Predictions Show Clinton More Likely to Win US Presidency Than Trump

Clinton is in a fight with US Senator Bernie Sanders for the Democratic nomination and holds a clear lead in delegates.

Democratic presidential candidate Hillary Clinton poses for photos with supporters after speaking at East Los Angeles College in Los Angeles, California, US, May 5, 2016. Credit: Reuters

Democratic presidential candidate Hillary Clinton poses for photos with supporters after speaking at East Los Angeles College in Los Angeles, California, US, May 5, 2016. Credit: Reuters

New York: Democratic front-runner Hillary Clinton has a higher probability than her likely Republican rival Donald Trump of becoming the next US president, but the gap between the pair narrowed this week, according to the online political stock market PredictIt.

Clinton‘s probability on May 6 was 61%, down from 65% seven days ago, according to the site, which allows users to wager small amounts of money on “yes” or “no” predictions of future events. The probability that Trump will win the November 8 election was 40%, up from 34%.

Trump’s sweeping victory in this week’s Indiana primary prompted his remaining Republicans rivals Ted Cruz and John Kasich to drop out of the race, cementing the businessman’s status as the party’s presumptive nominee.

He is now testing out themes to use against Clinton to persuade disgruntled Republicans to get behind his campaign.
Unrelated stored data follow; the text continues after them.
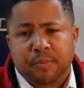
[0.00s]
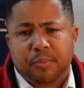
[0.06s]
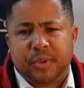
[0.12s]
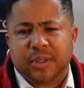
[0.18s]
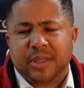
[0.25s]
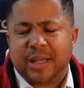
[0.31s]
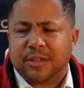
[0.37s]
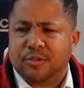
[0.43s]

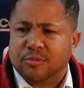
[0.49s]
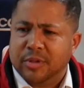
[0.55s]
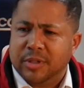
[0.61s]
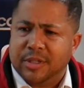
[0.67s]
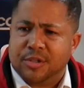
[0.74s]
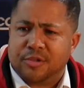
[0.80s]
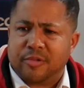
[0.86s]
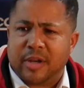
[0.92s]
But that's
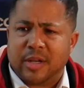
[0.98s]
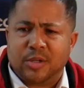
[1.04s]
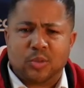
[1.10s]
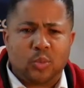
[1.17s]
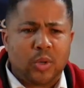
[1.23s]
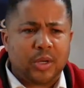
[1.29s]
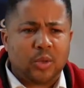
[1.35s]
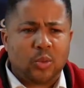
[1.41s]
really strange.
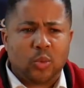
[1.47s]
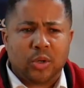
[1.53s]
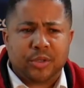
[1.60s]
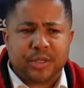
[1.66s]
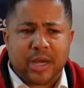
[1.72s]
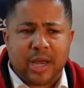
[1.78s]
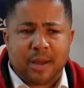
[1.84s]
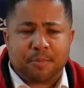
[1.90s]
What in the
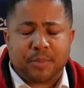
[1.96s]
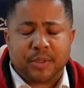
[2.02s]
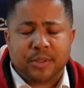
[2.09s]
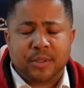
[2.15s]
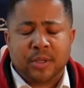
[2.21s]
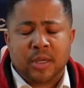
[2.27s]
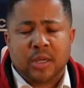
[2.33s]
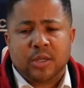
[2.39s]
world
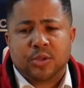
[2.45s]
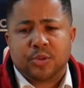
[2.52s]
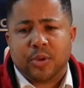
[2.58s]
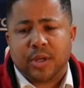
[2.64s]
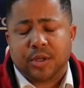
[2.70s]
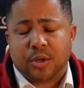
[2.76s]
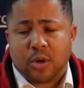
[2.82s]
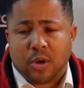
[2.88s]
happened? So I
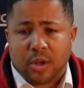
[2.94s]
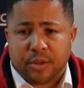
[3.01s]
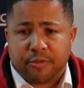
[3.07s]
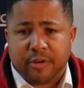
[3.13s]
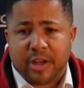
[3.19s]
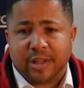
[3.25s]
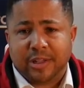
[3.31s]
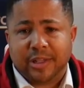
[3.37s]
had to call the
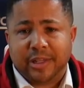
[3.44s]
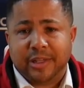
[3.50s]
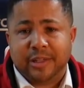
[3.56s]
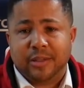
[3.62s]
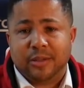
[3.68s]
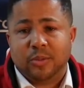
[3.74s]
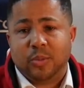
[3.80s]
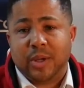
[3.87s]

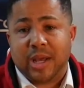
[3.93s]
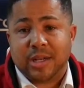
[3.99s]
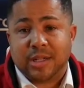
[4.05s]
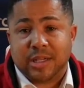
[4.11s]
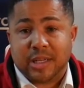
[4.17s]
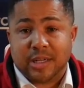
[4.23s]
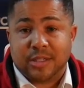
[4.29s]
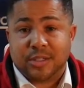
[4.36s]
valet in. We had
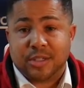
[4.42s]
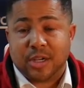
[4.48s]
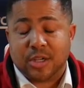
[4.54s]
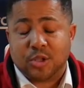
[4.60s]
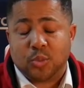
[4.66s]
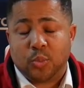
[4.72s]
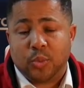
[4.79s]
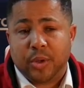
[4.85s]
to get in
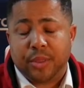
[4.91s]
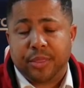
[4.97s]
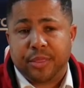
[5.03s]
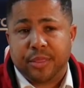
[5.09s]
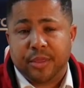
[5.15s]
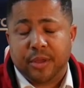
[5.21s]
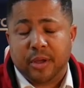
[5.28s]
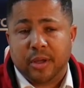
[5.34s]
touch with
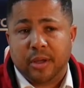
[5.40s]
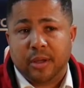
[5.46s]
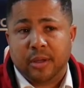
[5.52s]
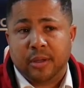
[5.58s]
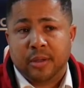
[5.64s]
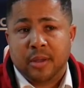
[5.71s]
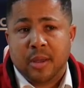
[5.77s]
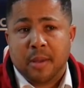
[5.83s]

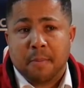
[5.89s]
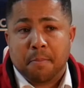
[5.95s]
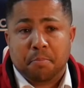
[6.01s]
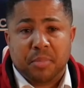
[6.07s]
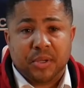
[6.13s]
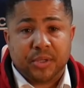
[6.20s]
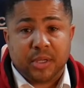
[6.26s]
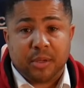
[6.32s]
the
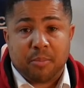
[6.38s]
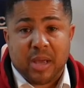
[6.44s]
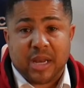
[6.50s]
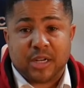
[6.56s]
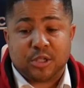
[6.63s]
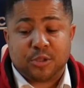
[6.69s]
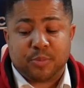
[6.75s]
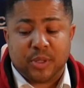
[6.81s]
building
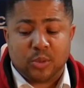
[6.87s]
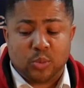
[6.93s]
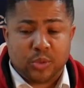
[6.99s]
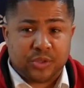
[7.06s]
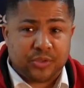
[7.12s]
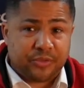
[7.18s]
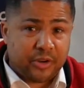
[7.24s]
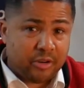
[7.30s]
management, who
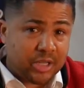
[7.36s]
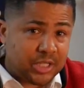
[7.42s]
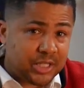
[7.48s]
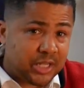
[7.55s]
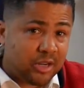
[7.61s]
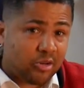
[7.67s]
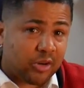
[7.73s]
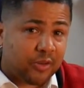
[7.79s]
was very
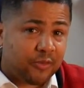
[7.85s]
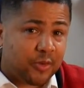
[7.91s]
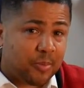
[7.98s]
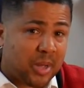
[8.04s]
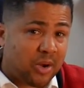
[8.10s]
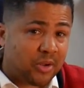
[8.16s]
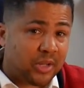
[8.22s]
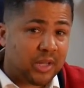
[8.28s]
secretive
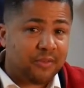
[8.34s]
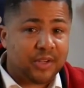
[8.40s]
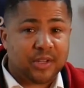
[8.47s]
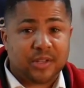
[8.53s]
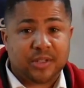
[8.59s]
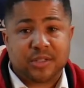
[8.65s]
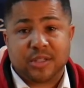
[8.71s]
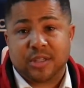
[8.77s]
about
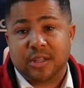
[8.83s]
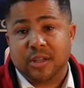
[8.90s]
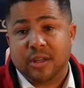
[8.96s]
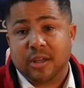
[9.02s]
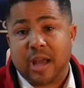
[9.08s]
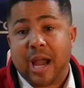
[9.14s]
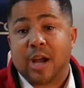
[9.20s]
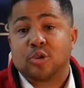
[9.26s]
giving us
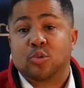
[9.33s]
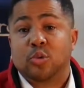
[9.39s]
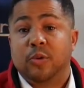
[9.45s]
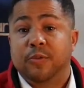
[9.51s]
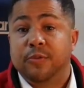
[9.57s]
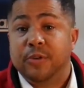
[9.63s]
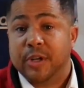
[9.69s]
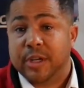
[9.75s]
the
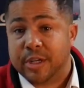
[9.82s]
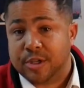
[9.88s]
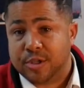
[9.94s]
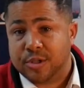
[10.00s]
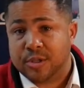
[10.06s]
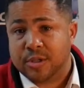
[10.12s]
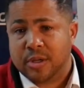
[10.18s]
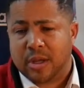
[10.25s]
actual
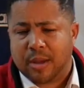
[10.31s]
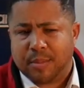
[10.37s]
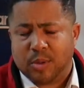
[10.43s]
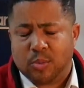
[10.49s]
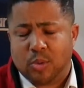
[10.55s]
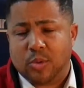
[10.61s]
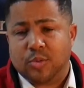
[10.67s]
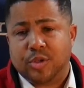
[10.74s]
footage. I
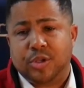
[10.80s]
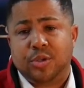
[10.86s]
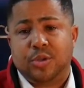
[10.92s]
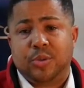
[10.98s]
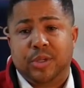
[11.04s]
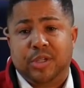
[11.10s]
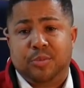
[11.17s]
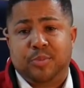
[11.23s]
mean, what would you
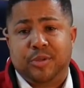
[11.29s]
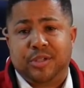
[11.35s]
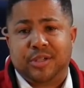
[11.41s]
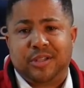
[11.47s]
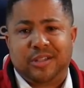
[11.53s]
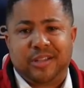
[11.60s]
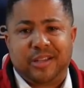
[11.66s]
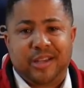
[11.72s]
do in this particular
On May 6, he criticised her use of a private email server while she was US secretary of state.

PredictIt is jointly run by Washington political consultancy Aristotle and Victoria University in Wellington, New Zealand. All of its users are registered US voters.

As with polls, predictions markets like PredictIt do not always accurately forecast outcome. Ninety days ago, its users gave Trump a 20% probability of winning the presidency, illustrating how the celebrity businessman’s momentum was underestimated.

Clinton is in a fight with US Senator Bernie Sanders for the Democratic nomination and holds a clear lead in delegates.